_Records for the task_.
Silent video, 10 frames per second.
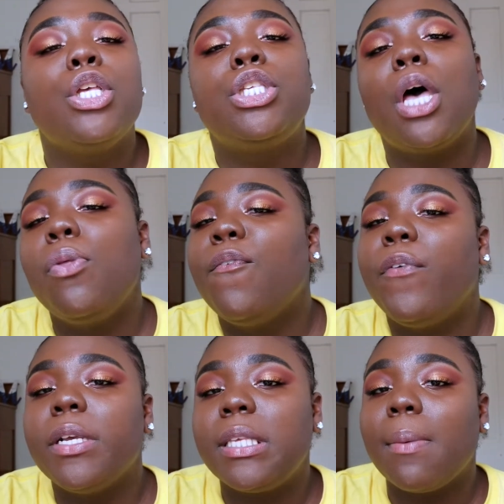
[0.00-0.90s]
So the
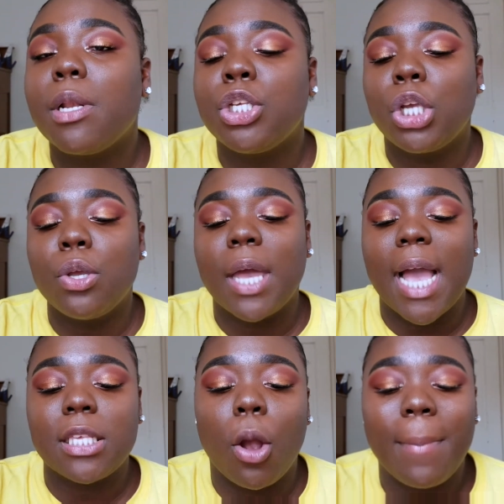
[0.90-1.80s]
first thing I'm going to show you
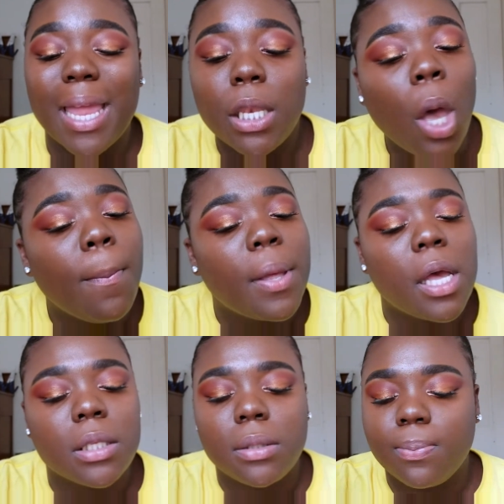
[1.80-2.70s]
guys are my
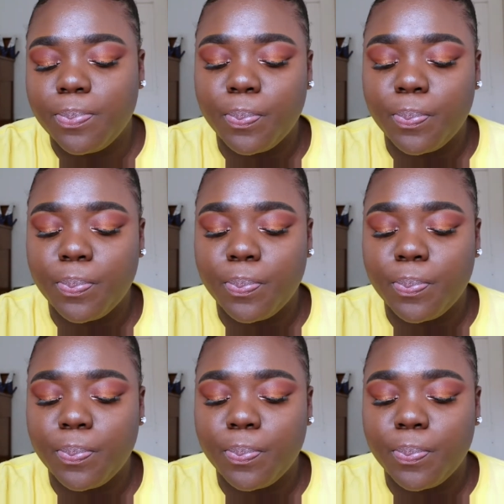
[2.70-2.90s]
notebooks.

_Requirement_.
With the pictures left out, return each entry exactly as written.

_Expected output_.
Silent video, 10 frames per second.
[0.00-0.90s]
So the
[0.90-1.80s]
first thing I'm going to show you
[1.80-2.70s]
guys are my
[2.70-2.90s]
notebooks.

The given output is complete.